Records from a dataset:
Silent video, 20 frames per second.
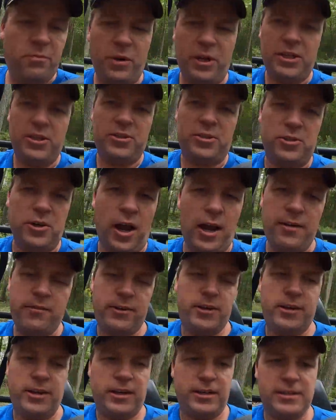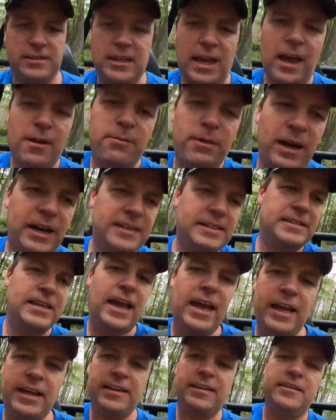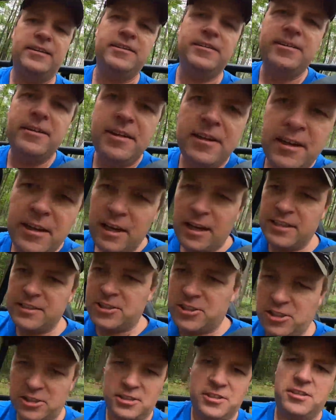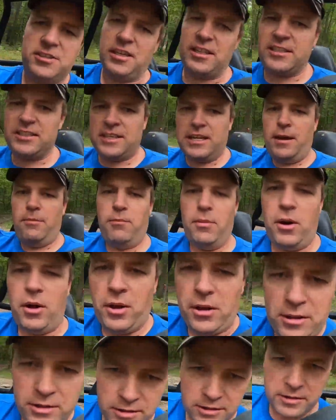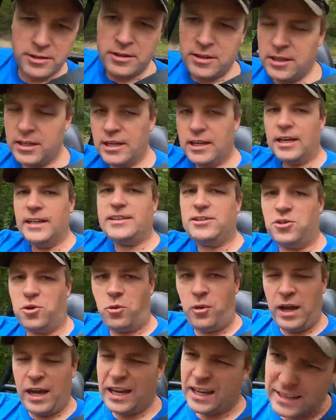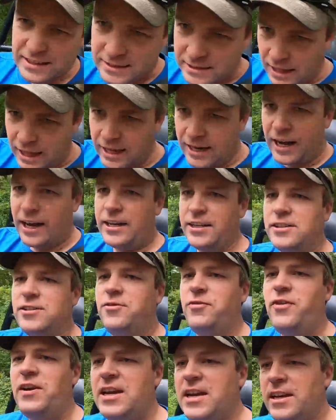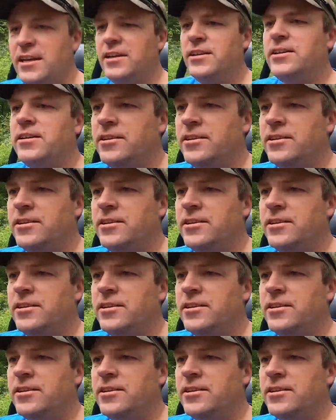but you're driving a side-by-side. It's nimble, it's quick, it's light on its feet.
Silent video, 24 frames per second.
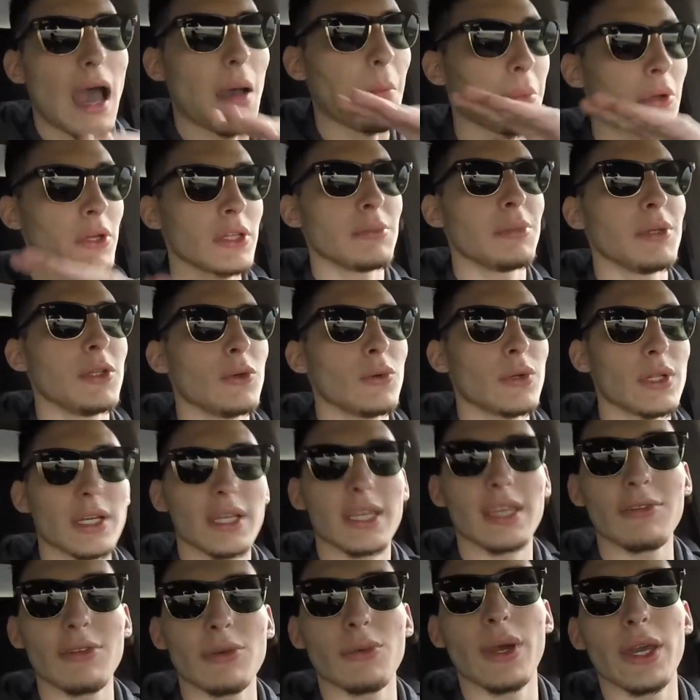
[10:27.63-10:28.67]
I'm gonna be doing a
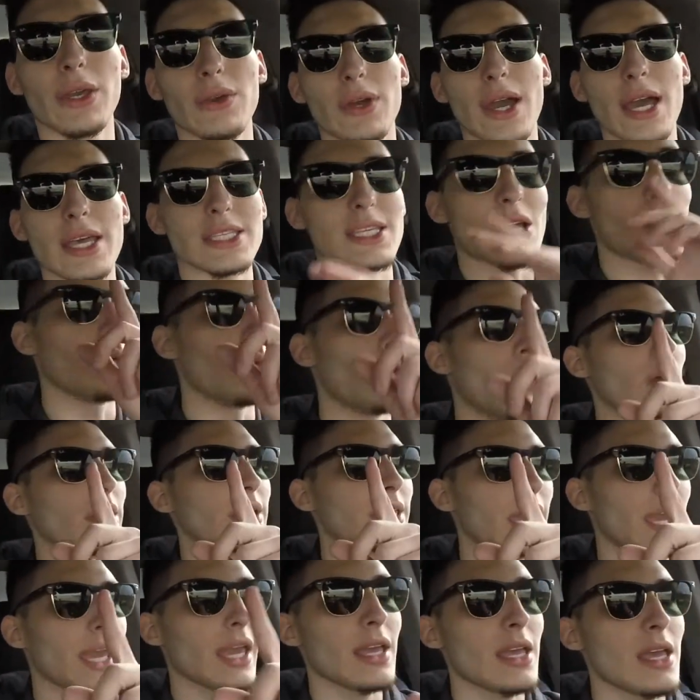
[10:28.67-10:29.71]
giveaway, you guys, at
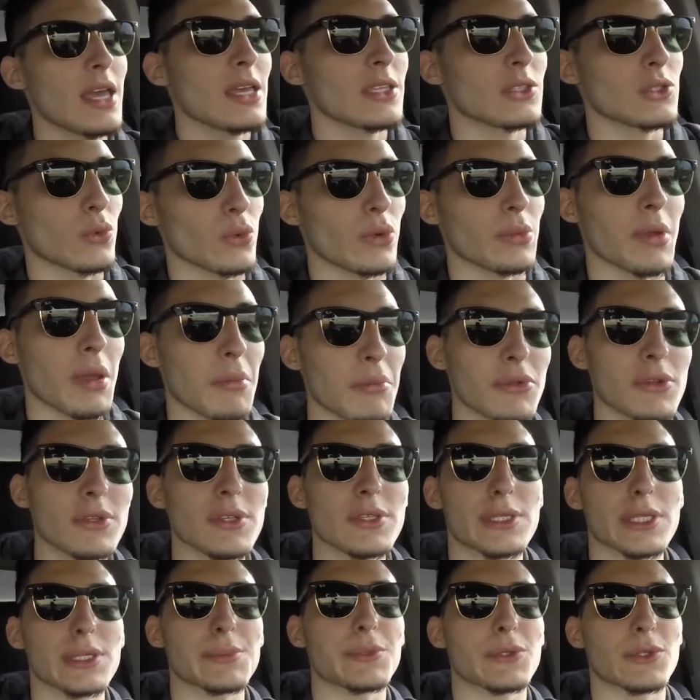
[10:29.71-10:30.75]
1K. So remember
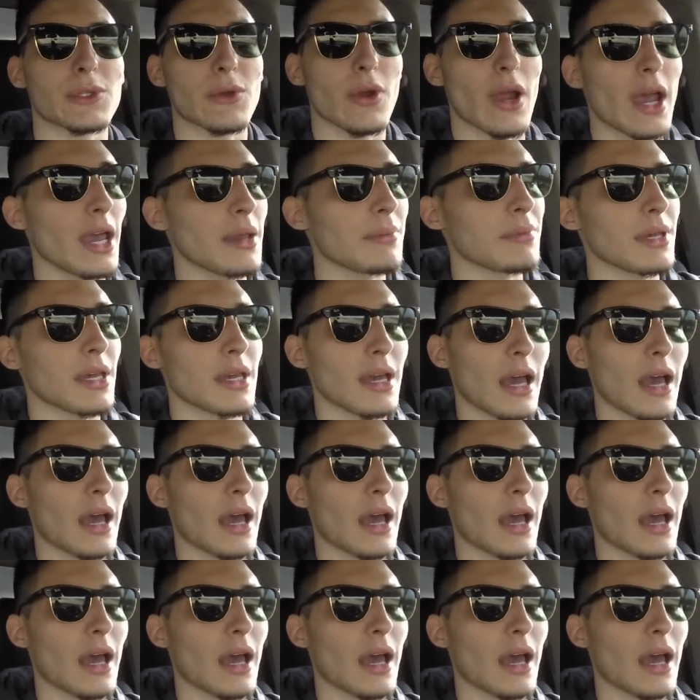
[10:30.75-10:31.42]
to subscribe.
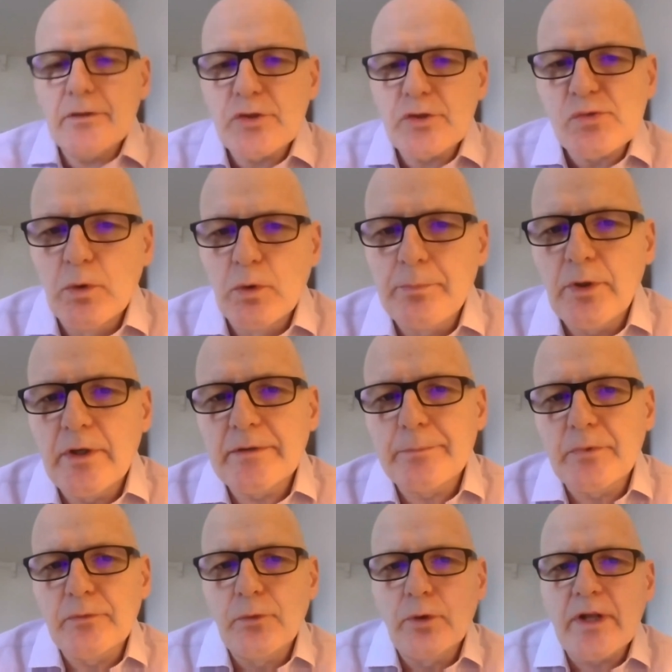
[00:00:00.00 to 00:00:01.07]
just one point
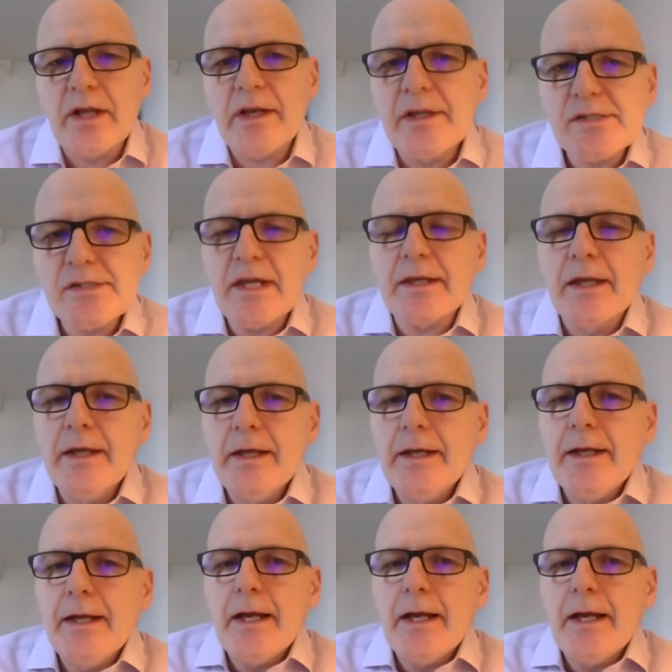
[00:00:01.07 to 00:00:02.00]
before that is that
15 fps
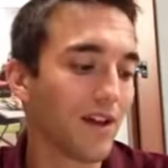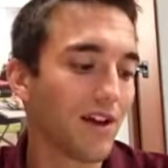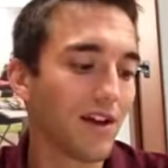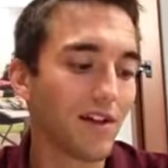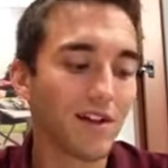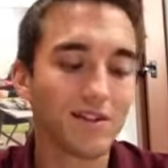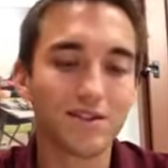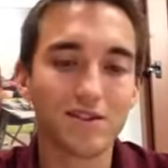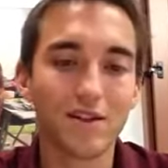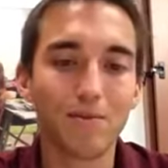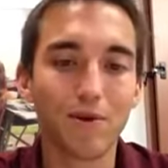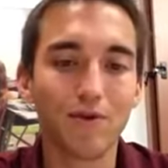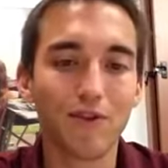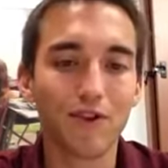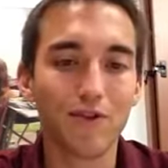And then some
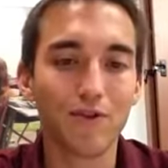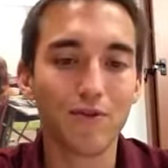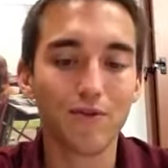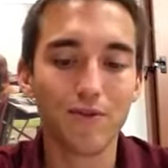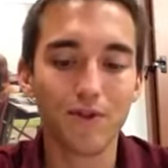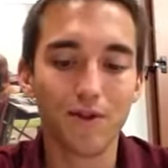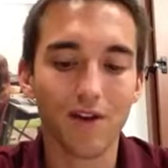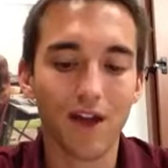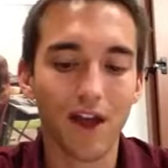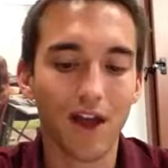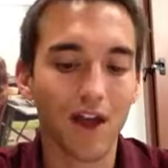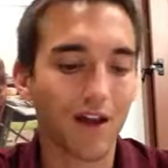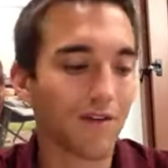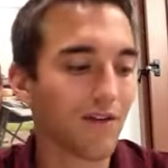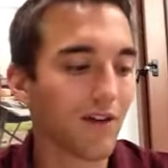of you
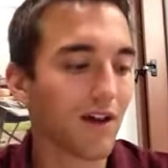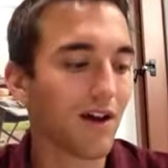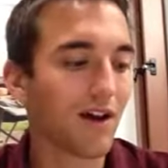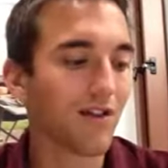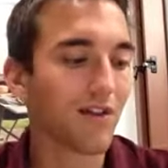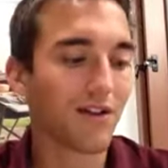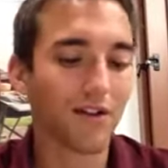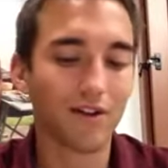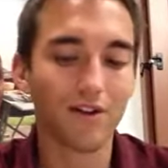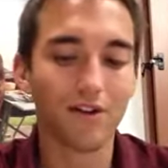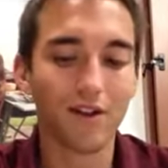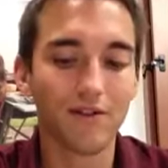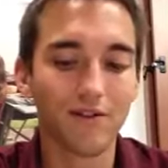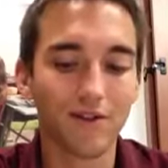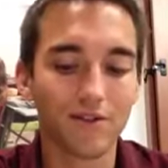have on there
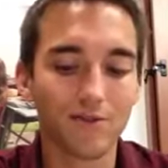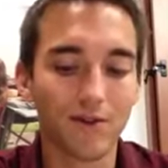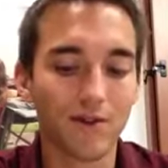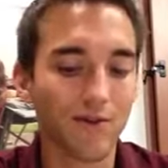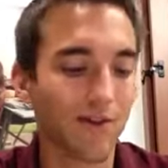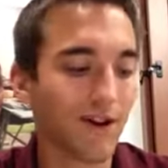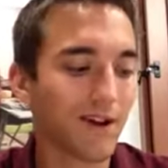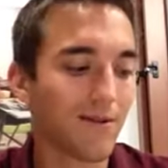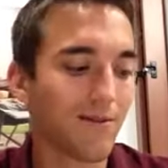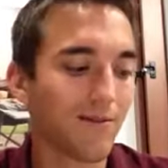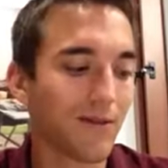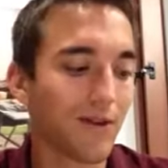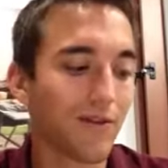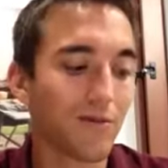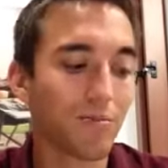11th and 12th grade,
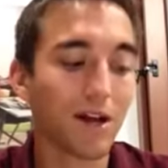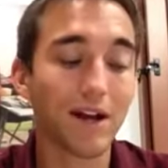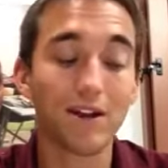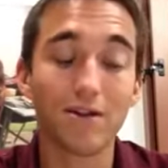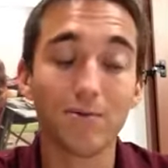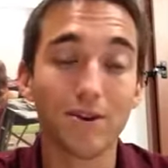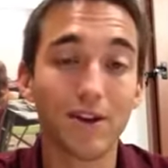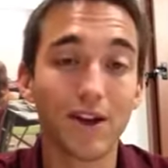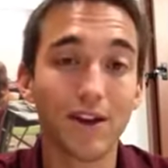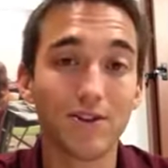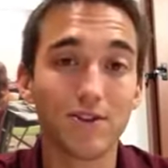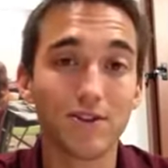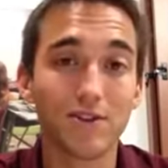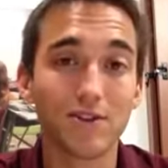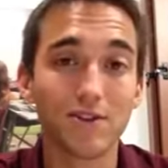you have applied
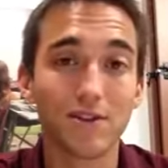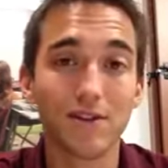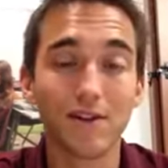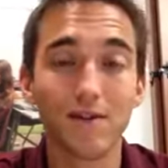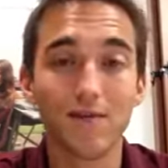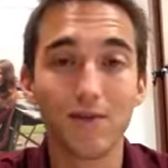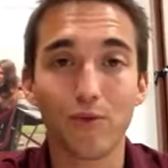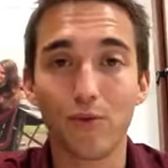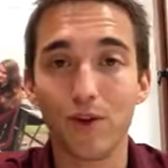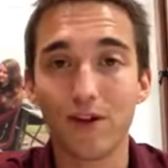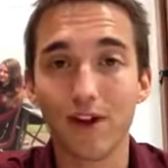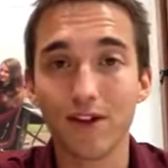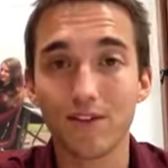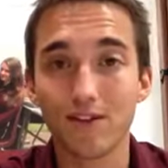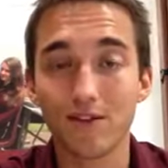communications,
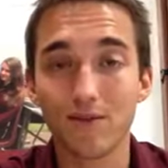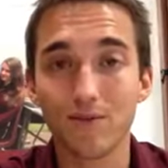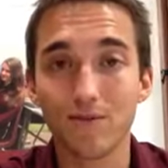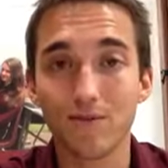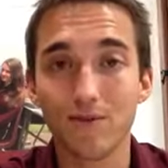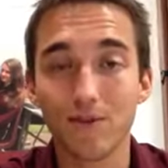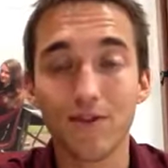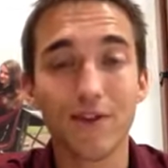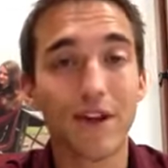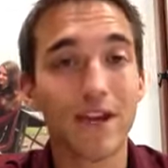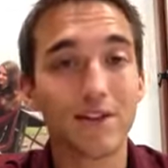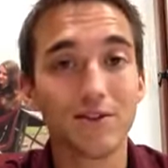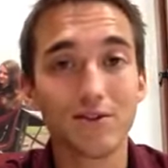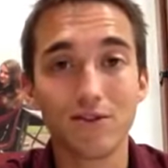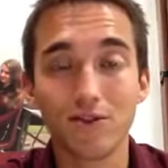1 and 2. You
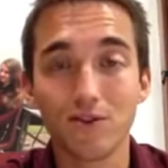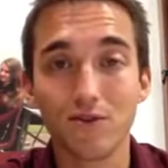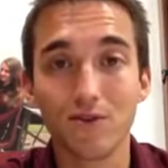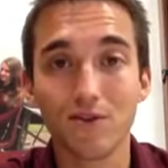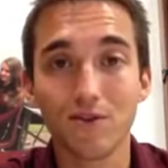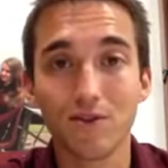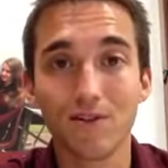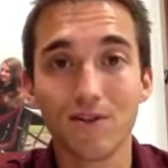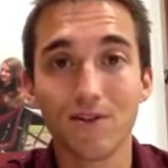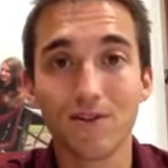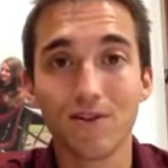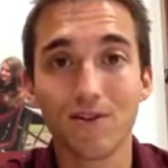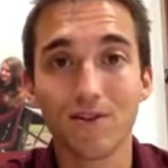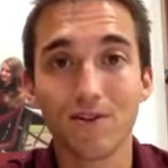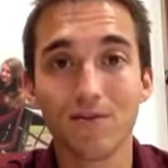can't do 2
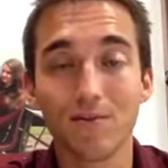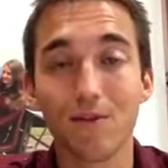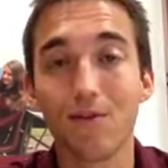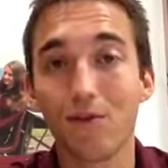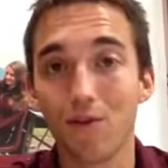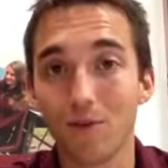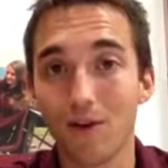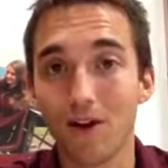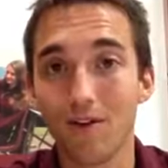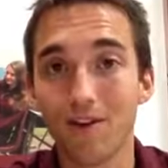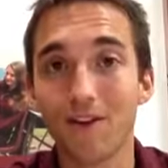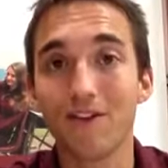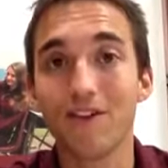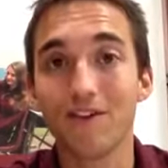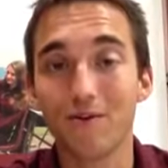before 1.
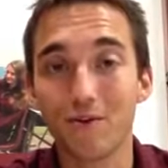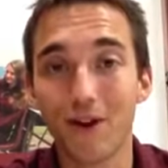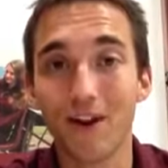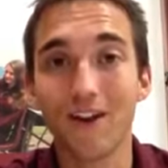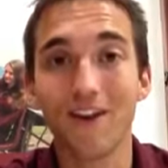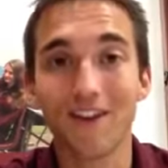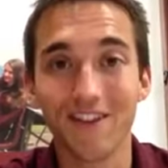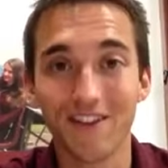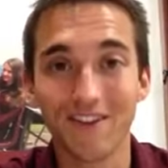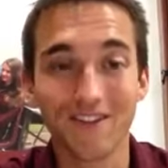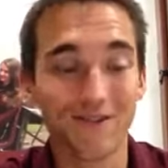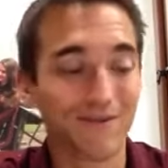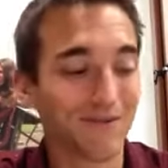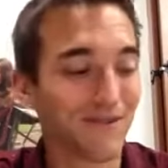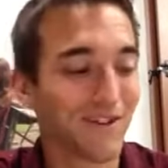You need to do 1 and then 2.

* [Problem] Print all the records exactly, minus any images.

* [Result below]
Silent video, 20 frames per second.
but you're driving a side-by-side. It's nimble, it's quick, it's light on its feet.
Silent video, 24 frames per second.
[10:27.63-10:28.67]
I'm gonna be doing a
[10:28.67-10:29.71]
giveaway, you guys, at
[10:29.71-10:30.75]
1K. So remember
[10:30.75-10:31.42]
to subscribe.
[00:00:00.00 to 00:00:01.07]
just one point
[00:00:01.07 to 00:00:02.00]
before that is that
15 fps
And then some
of you
have on there
11th and 12th grade,
you have applied
communications,
1 and 2. You
can't do 2
before 1.
You need to do 1 and then 2.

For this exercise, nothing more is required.